### HOW TO COMPLETE THIS TASK:
The expected result is a verbatim repetition of the lines from the start of the entries through the line containing "[00:00:01.55]", with the pictures removed.

### EXTRACTED DATA:

++++++++

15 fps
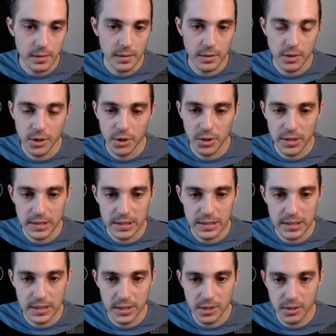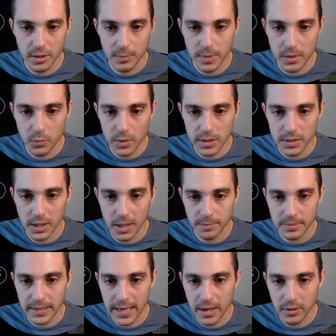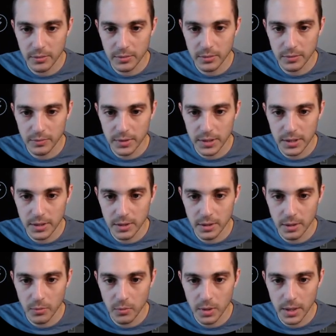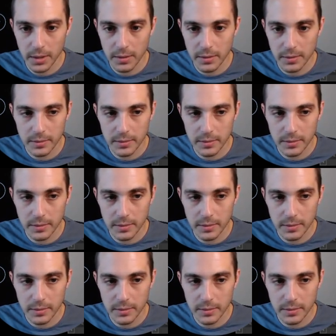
You can see here, I mean, we topped out over here at what?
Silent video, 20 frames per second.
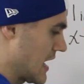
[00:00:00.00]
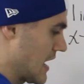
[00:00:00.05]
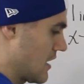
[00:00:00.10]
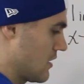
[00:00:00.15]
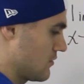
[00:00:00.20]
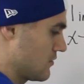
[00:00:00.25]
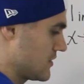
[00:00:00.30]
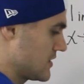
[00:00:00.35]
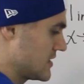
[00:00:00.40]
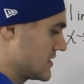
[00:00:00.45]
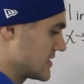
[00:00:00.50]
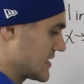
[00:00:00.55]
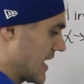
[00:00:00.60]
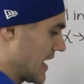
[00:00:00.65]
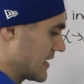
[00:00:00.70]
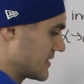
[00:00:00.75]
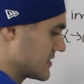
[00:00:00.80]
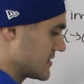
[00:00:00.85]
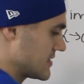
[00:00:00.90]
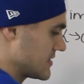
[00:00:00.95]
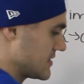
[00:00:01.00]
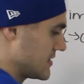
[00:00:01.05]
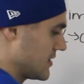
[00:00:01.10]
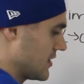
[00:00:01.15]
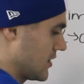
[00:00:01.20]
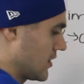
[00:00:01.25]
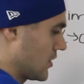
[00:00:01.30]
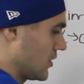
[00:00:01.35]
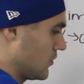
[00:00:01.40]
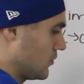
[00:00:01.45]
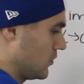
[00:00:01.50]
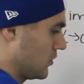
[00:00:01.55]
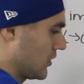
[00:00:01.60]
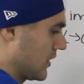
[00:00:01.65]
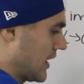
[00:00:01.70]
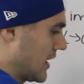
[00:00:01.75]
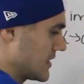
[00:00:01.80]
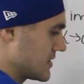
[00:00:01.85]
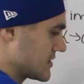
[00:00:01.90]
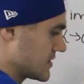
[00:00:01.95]
how these x's here will
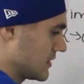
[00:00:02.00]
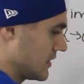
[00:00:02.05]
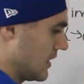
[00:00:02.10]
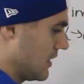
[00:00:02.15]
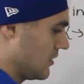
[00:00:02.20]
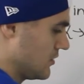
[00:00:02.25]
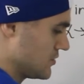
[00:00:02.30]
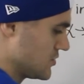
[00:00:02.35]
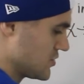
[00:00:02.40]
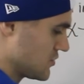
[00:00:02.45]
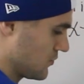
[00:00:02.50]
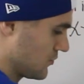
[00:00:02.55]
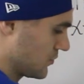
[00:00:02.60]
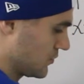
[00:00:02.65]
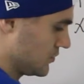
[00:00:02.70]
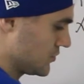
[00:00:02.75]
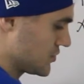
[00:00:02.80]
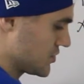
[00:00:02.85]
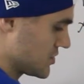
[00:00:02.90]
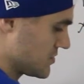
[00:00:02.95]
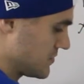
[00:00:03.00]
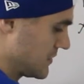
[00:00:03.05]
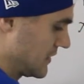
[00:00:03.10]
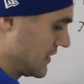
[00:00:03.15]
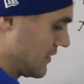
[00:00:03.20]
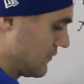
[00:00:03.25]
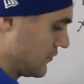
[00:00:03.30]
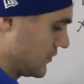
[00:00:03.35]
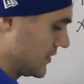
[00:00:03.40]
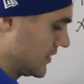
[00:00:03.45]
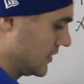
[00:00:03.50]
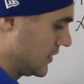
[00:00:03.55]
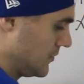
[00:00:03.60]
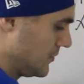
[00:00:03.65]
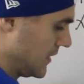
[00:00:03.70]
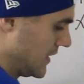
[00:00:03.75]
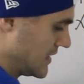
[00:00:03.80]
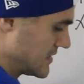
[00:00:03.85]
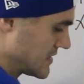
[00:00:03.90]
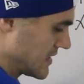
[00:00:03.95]
cancel out, so we'll just be left with the
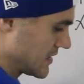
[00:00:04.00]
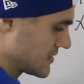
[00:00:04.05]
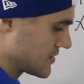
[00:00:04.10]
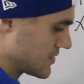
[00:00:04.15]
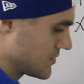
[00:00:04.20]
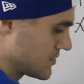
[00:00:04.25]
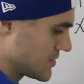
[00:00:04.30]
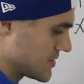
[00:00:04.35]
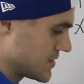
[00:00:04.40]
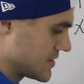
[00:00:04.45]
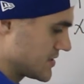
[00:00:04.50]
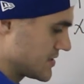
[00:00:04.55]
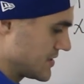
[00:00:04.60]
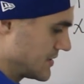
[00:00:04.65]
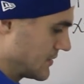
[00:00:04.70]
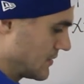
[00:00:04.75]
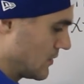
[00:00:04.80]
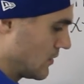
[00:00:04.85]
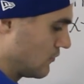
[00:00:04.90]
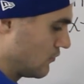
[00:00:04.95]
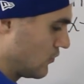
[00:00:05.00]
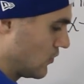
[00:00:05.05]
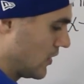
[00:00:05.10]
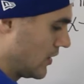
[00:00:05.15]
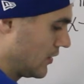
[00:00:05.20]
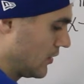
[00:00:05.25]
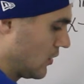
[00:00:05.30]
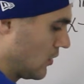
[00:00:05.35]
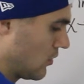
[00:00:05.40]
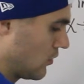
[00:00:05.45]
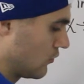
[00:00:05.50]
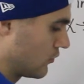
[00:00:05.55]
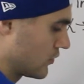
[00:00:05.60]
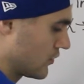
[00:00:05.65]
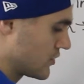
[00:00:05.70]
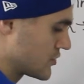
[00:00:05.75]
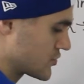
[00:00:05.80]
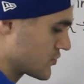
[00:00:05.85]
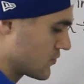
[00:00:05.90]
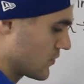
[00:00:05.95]
limit as x goes to 0 of 1 over
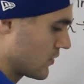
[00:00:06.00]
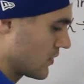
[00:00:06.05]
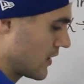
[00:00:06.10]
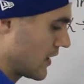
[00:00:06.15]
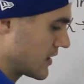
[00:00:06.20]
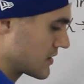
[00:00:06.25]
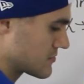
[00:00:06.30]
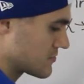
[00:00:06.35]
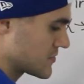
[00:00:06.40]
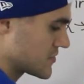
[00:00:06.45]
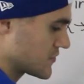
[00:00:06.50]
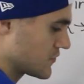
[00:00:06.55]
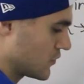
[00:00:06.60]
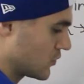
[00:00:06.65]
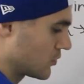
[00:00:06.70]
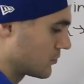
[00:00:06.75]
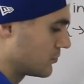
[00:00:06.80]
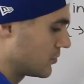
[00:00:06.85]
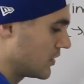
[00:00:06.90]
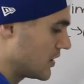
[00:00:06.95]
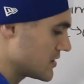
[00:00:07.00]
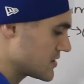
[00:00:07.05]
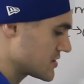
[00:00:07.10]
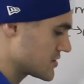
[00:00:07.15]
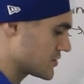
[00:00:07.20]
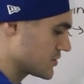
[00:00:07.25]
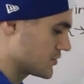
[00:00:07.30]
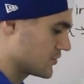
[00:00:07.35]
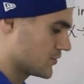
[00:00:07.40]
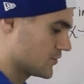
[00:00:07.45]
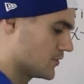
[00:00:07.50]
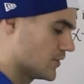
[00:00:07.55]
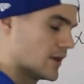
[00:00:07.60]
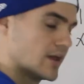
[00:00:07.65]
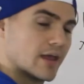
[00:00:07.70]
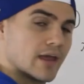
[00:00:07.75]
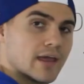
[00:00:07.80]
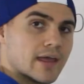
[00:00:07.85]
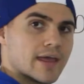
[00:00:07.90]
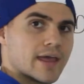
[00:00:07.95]
the square root of x plus 4 plus 2.
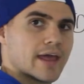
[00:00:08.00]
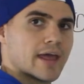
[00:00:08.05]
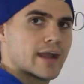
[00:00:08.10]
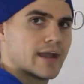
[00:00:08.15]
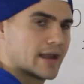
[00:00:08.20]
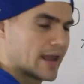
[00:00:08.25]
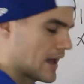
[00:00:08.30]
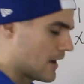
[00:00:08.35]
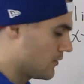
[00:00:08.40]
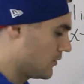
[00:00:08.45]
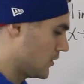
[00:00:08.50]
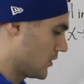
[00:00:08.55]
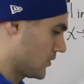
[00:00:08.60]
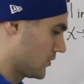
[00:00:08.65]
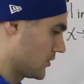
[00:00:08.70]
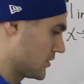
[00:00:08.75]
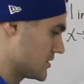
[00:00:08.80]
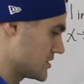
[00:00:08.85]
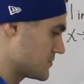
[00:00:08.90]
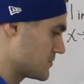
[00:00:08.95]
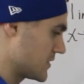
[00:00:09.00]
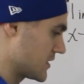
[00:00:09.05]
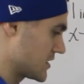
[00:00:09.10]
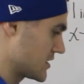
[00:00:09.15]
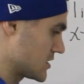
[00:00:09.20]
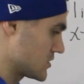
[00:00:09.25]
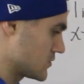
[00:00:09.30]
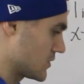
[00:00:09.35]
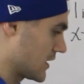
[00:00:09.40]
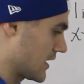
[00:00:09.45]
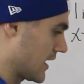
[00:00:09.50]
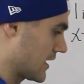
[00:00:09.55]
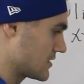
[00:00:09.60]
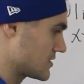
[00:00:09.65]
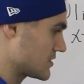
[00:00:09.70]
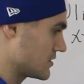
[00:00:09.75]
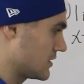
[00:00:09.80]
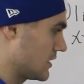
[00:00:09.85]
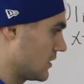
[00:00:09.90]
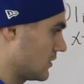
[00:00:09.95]
And now notice, because we
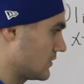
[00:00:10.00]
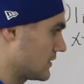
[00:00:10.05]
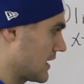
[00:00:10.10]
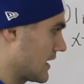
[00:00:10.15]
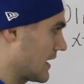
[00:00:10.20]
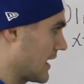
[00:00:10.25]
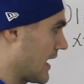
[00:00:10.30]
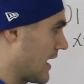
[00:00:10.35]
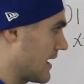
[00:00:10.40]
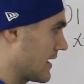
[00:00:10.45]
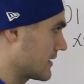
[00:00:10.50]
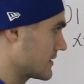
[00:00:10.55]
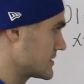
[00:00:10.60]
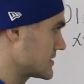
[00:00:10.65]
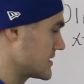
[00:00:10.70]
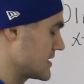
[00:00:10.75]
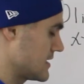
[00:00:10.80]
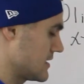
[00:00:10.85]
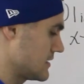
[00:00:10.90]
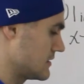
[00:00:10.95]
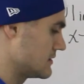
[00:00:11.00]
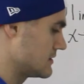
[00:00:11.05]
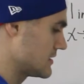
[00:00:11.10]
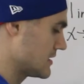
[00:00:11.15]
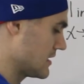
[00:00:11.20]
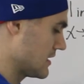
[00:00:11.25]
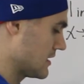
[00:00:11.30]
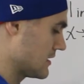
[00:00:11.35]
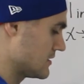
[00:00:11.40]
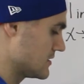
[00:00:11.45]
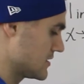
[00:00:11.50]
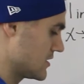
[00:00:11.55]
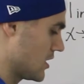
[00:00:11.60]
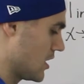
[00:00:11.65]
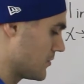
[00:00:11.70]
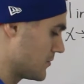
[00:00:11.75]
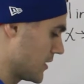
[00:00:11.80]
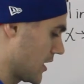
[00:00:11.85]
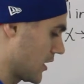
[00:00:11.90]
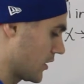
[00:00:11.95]
canceled out that x in the
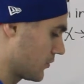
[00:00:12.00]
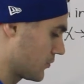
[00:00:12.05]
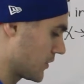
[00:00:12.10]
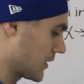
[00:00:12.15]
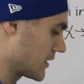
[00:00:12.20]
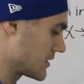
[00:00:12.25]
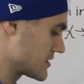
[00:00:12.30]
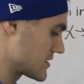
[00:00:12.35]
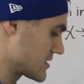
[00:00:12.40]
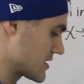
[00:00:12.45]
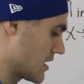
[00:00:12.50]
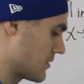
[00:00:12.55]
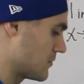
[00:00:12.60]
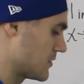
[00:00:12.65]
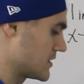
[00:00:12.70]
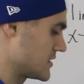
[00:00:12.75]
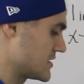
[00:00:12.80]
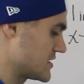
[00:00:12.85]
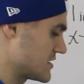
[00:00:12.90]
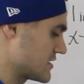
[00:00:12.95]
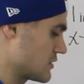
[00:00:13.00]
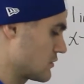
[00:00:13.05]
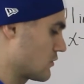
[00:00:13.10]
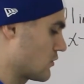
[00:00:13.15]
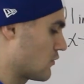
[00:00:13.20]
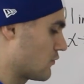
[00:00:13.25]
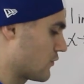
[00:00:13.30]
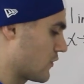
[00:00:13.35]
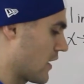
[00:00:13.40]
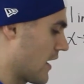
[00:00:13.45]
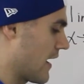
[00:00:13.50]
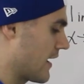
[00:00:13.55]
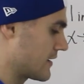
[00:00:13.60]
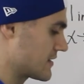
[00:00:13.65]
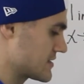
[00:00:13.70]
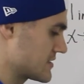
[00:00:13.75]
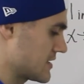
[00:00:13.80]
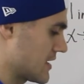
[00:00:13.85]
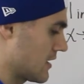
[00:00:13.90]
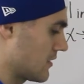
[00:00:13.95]
denominator, we could sub in 0 for
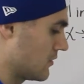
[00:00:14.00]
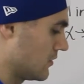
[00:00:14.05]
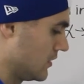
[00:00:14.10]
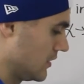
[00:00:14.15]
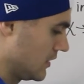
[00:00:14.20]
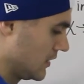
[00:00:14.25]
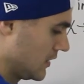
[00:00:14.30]
x now.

++++++++

### OUTPUT OF THE TASK:
15 fps
You can see here, I mean, we topped out over here at what?
Silent video, 20 frames per second.
[00:00:00.00]
[00:00:00.05]
[00:00:00.10]
[00:00:00.15]
[00:00:00.20]
[00:00:00.25]
[00:00:00.30]
[00:00:00.35]
[00:00:00.40]
[00:00:00.45]
[00:00:00.50]
[00:00:00.55]
[00:00:00.60]
[00:00:00.65]
[00:00:00.70]
[00:00:00.75]
[00:00:00.80]
[00:00:00.85]
[00:00:00.90]
[00:00:00.95]
[00:00:01.00]
[00:00:01.05]
[00:00:01.10]
[00:00:01.15]
[00:00:01.20]
[00:00:01.25]
[00:00:01.30]
[00:00:01.35]
[00:00:01.40]
[00:00:01.45]
[00:00:01.50]
[00:00:01.55]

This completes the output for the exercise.